The caller switches over the result to get the data or error:

let task = URLSession.shared.load(url) { result in
  switch result {
  case .success(let data): print(data)
  case .failure(let error): print(error)
  }
}

That’s great but there’s another, easy to miss, use for Result.

Create A Result From A Throwing Expression

You can create a Result from a throwing closure:

// Result<[Country], Error>
let result = Result {
  try JSONDecoder().decode([Country].self, from: data)
}

The Result captures the return value of the expression in the .success value or any thrown error in the .failure value. You can convert a Result back to a throwing expression using get():

let countries = try result.get() // can throw

A Practical Example

That’s all a bit theoretical, here’s a practical example. I want a method on my CountryStore class that loads and decodes country data from a file. You might start by creating a throwing method that runs on the main thread:

final class CountryStore: ObservableObject {
  @Published var countries = [Country]()
  @Published var error: Error?

  func load(_ url: URL) throws {
    let data = try Data(contentsOf: url)
    countries = try PropertyListDecoder().decode([Country].self,
                    from: data)
  }
}

A better way is to make this a non-throwing method that loads and decodes on a background thread:

func load(_ url URL) {
  DispatchQueue.global(qos: .background).async { [weak self] in
    // Non-throwing block to execute
  }
}

Since we can’t throw errors in the block we can wrap the throwing methods with a Result. First to load the data:

let result = Result { try Data(contentsOf: url) }

This gives us a result of type Result<Data, Error>.

Using flatMap

We can chain operations together transforming the result each time with a flatMap (I never remember that it’s flatMap and not flatmap):

.flatMap { data in
  Result {
    try PropertyListDecoder().decode([Country].self, from: data)
  }
}

The flatMap unwraps the second result for us giving us a final result of type Result<[Country], Error>. A plain map would have given us a nested result of type Result<Result<[Country],Error>, Error>.

We then dispatch back to the main thread to update our published properties with the result:

DispatchQueue.main.async {
  switch result {
  case .success(let countries):
    self?.countries = countries
  case .failure(let error):
    self?.error = error
  }
}

We can clean up the unwieldy syntax with an extension on Data:

extension Data {
  static func contentsOf(_ url: URL,
    options: Data.ReadingOptions = []) -> Result<Data,Error> {
    Result { try Data(contentsOf: url, options: options) }
  }
}

Doing the same for PropertyListDecoder:

extension PropertyListDecoder {
  static func decode<T: Decodable>(_ data: Data) -> Result<T,Error> {
    Result { try PropertyListDecoder().decode(T.self, from: data) }
  }
}

Our two throwing methods to load and decode data then reduce to this:

let result: Result<[Country],Error> = Data.contentsOf(url)
            .flatMap(PropertyListDecoder.decode)

The only downside is that we need to help the compiler with the result type.
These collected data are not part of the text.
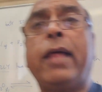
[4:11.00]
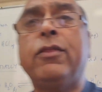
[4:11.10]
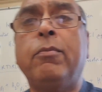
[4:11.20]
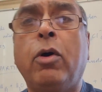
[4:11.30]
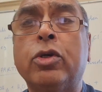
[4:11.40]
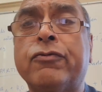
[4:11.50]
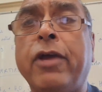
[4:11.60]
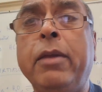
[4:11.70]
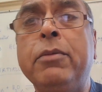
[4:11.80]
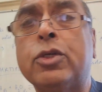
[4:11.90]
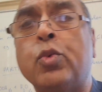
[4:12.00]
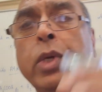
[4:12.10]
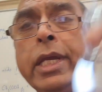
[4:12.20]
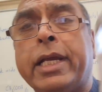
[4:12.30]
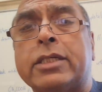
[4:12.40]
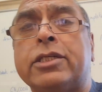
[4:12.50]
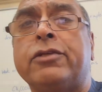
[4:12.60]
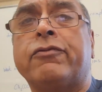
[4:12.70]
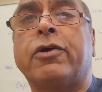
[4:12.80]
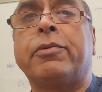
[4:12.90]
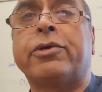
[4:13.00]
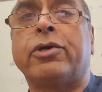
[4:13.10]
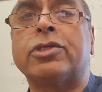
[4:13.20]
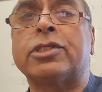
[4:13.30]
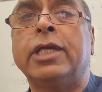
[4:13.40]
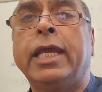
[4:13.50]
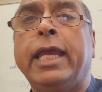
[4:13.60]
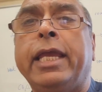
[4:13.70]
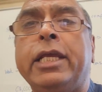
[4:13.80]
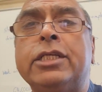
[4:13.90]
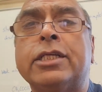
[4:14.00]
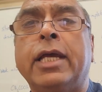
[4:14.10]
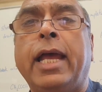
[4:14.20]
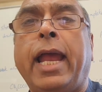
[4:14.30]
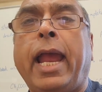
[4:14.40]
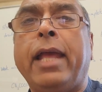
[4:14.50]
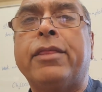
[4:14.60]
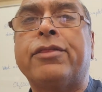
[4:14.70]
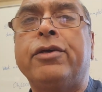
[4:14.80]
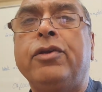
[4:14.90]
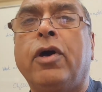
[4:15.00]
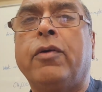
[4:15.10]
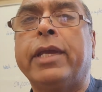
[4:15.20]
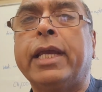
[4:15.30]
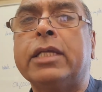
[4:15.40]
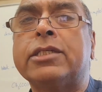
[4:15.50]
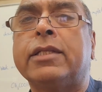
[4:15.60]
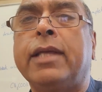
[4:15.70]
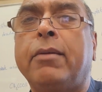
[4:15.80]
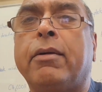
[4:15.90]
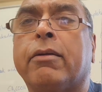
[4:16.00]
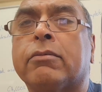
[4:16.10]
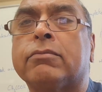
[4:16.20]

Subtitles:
and the most famous weak acid you've come across is ethanoic acid, that one.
The full method:

final class CountryStore: ObservableObject {
  @Published var countries = [Country]()
  @Published var error: Error?

  func loadStore(_ url: URL) {
    typealias CountryResult = Result<[Country], Error>

    DispatchQueue.global(qos: .background).async { [weak self] in
      let result: CountryResult = Data.contentsOf(url)
                  .flatMap(PropertyListDecoder.decode)
      DispatchQueue.main.async {
        switch result {
        case .success(let countries):
          self?.countries = countries
        case .failure(let error):
          self?.error = error
        }
      }
    }
  }
}

Not exactly a work of art compared to the throwing version but it has more to do. A method to save the store is more compact. The result is of type Result<void,Error> so we only need to look at the failure case:

func saveStore(_ url: URL) {
  DispatchQueue.global(qos: .background).async { [weak self] in
    let result = PropertyListEncoder.encode(self?.countries)
                 .flatMap { Data.write($0, to: url) }
    if case .failure(let error) = result {
      DispatchQueue.main.async {
        self?.error = error
      }
    }
  }
}

See Swift If Case Let for a reminder on how to use if-case-let to avoid a full switch statement when you only care about one case.